Supplied entries START

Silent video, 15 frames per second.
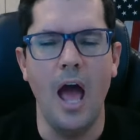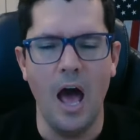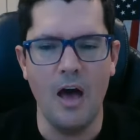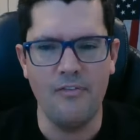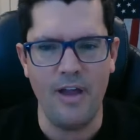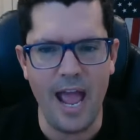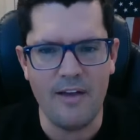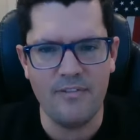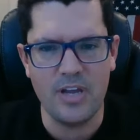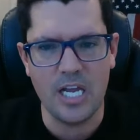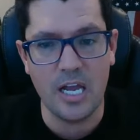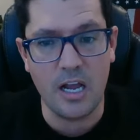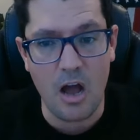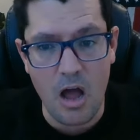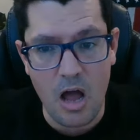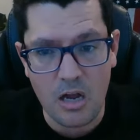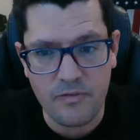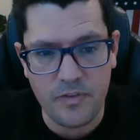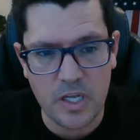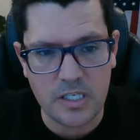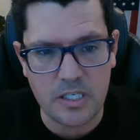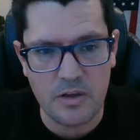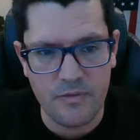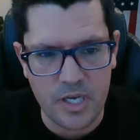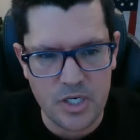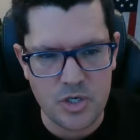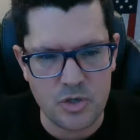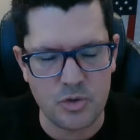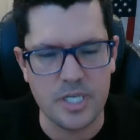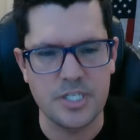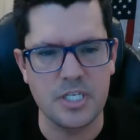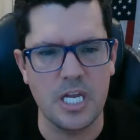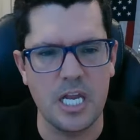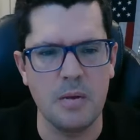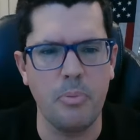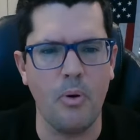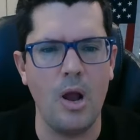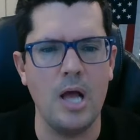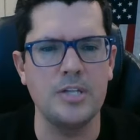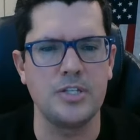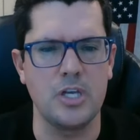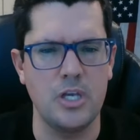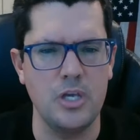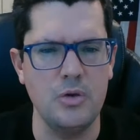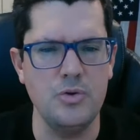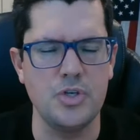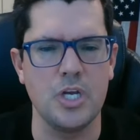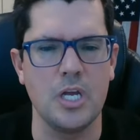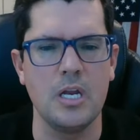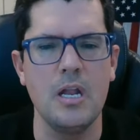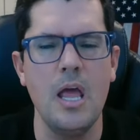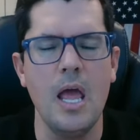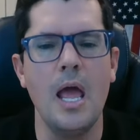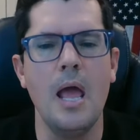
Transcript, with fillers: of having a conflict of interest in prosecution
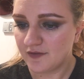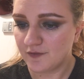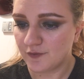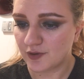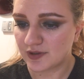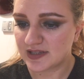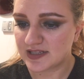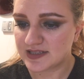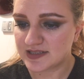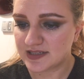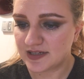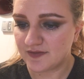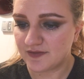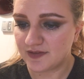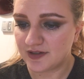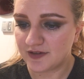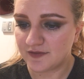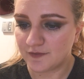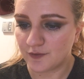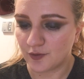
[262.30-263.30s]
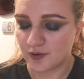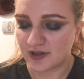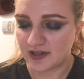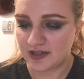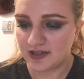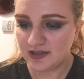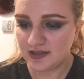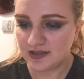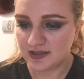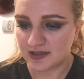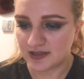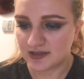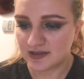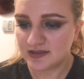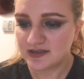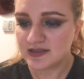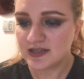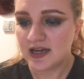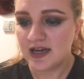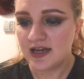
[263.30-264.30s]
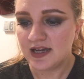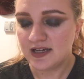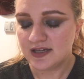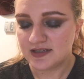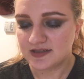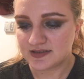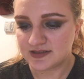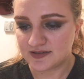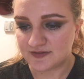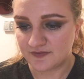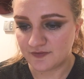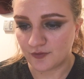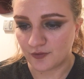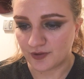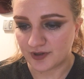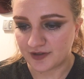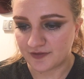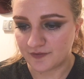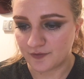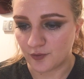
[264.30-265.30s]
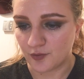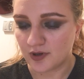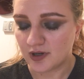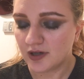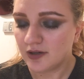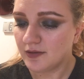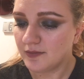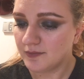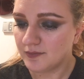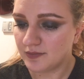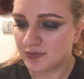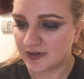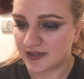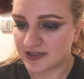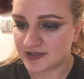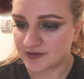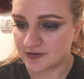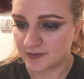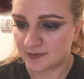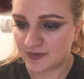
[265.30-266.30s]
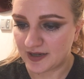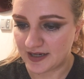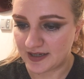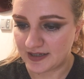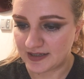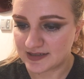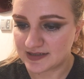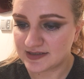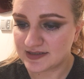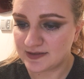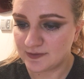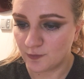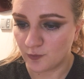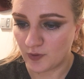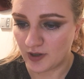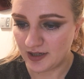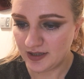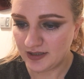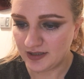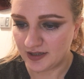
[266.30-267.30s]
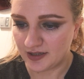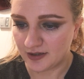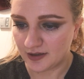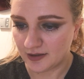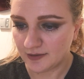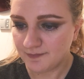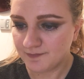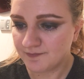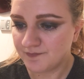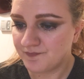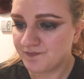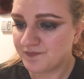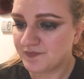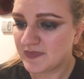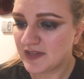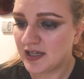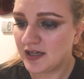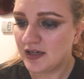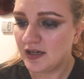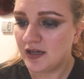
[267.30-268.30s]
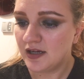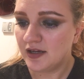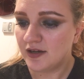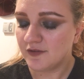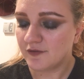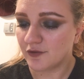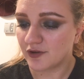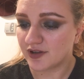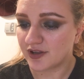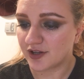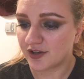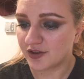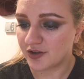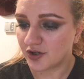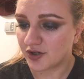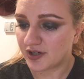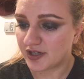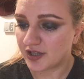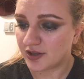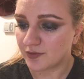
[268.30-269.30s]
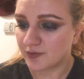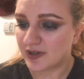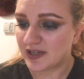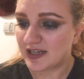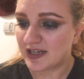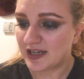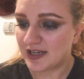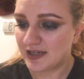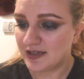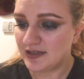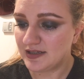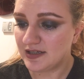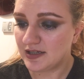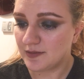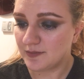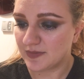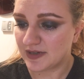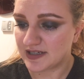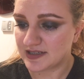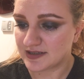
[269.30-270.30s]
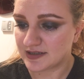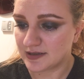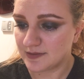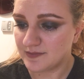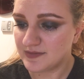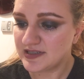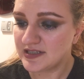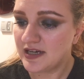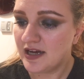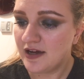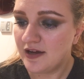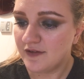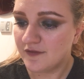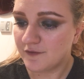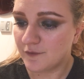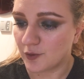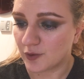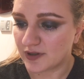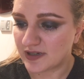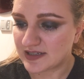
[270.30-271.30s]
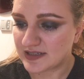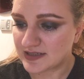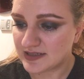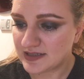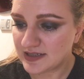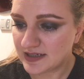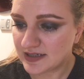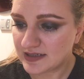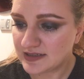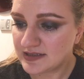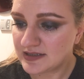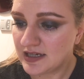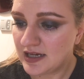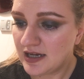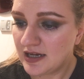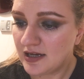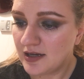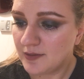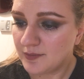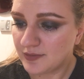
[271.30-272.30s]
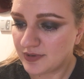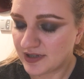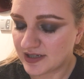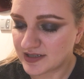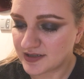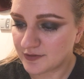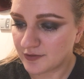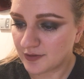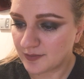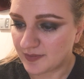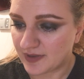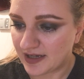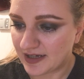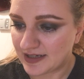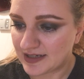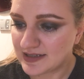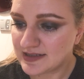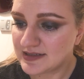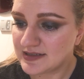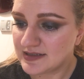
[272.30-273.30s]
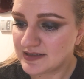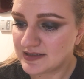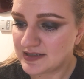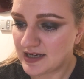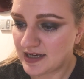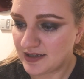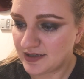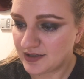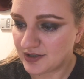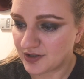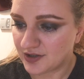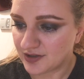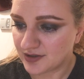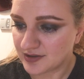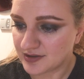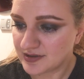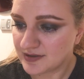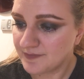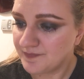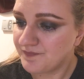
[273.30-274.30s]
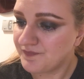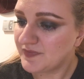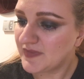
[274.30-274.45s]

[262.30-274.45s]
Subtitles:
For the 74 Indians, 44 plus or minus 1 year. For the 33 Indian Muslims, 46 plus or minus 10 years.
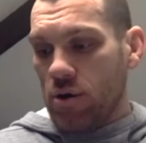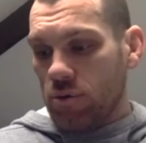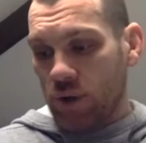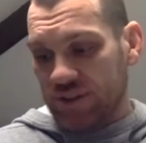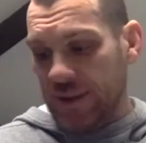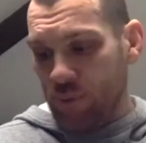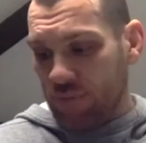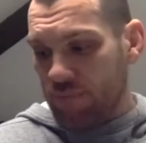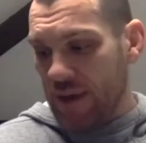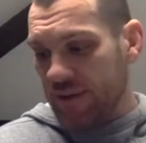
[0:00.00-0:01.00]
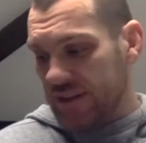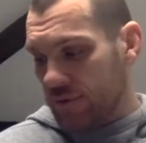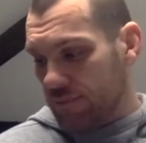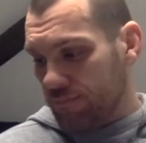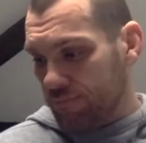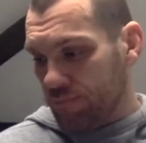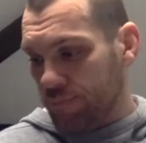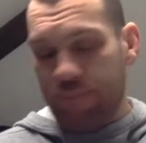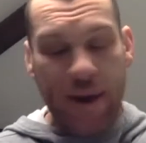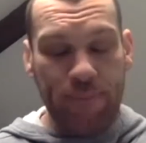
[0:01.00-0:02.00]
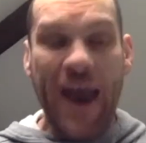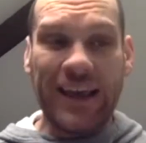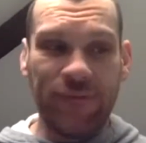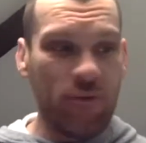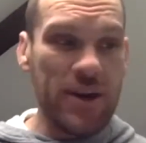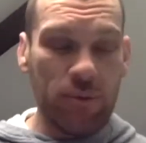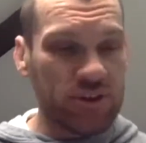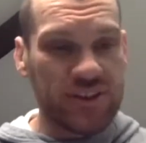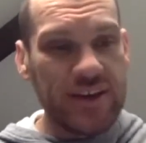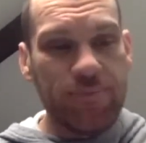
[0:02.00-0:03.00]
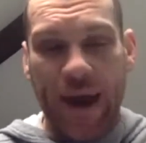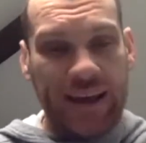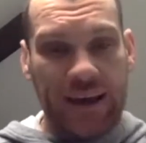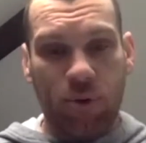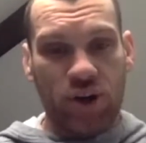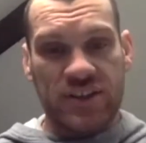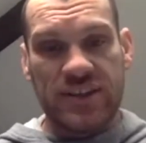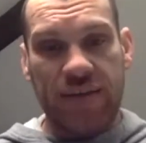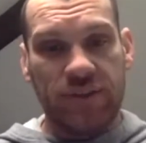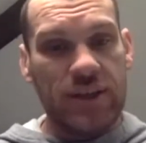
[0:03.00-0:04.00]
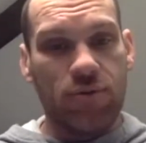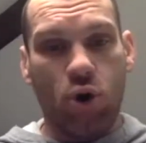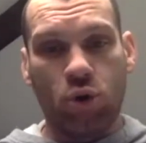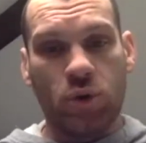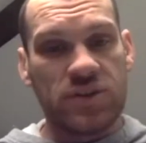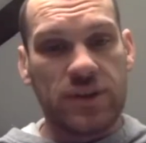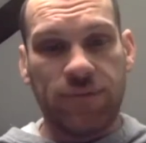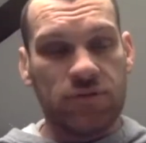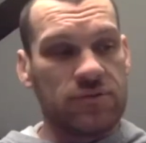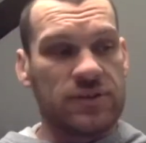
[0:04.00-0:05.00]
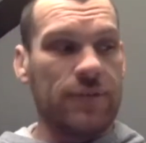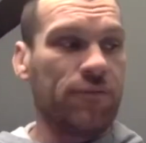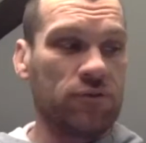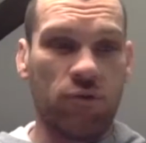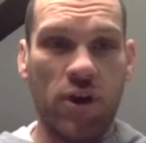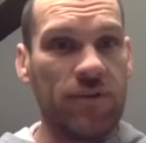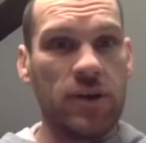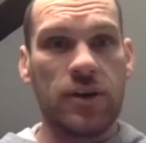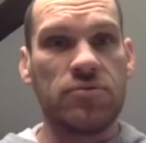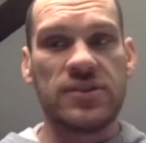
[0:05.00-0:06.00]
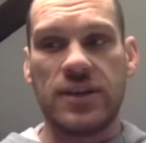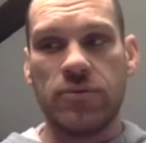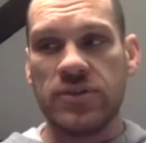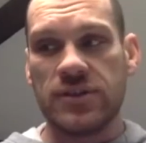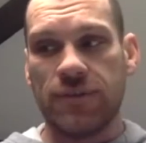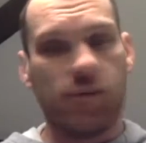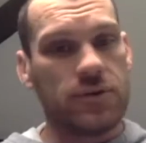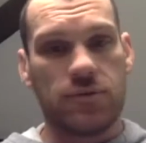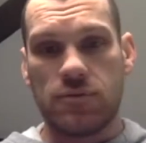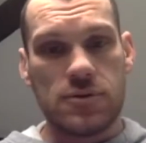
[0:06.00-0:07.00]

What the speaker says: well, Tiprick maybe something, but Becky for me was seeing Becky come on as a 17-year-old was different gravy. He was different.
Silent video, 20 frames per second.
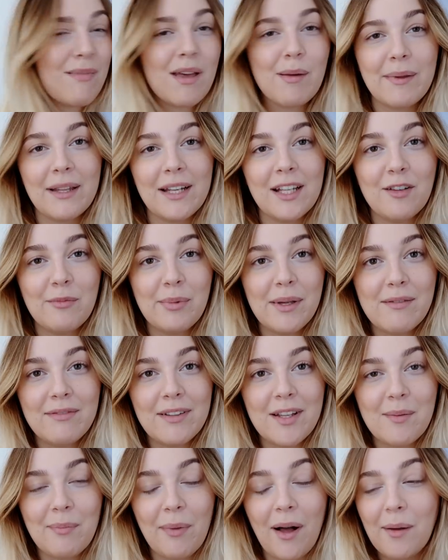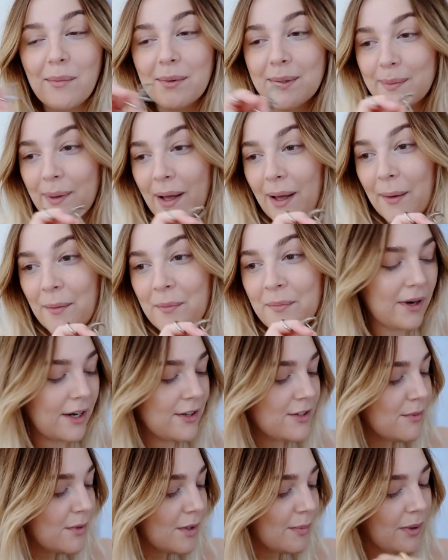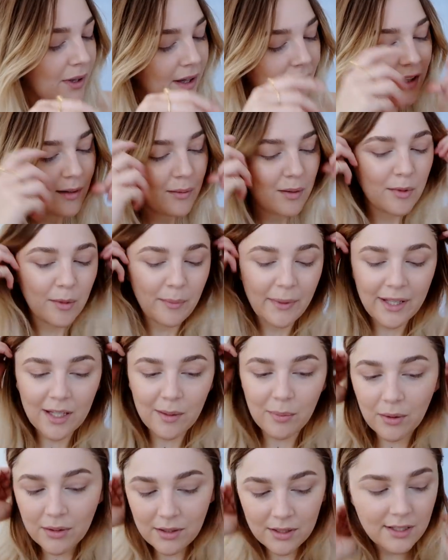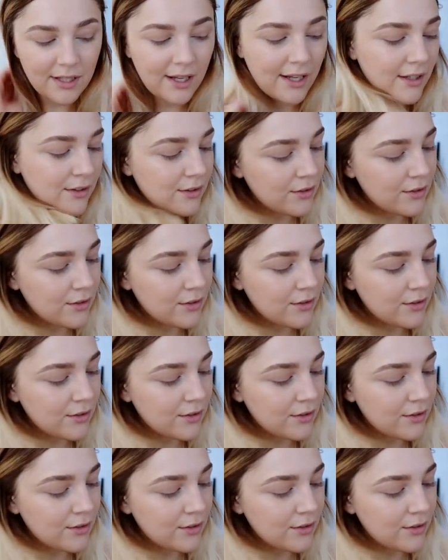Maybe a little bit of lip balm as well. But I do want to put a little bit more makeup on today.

Supplied entries END

§ Your task
Provide an exact copy of only the lines from the beginning of the entries through the line containing "[270.30-271.30s]", both ends included, with no pictures.

§ Answer box
Silent video, 15 frames per second.
Transcript, with fillers: of having a conflict of interest in prosecution
[262.30-263.30s]
[263.30-264.30s]
[264.30-265.30s]
[265.30-266.30s]
[266.30-267.30s]
[267.30-268.30s]
[268.30-269.30s]
[269.30-270.30s]
[270.30-271.30s]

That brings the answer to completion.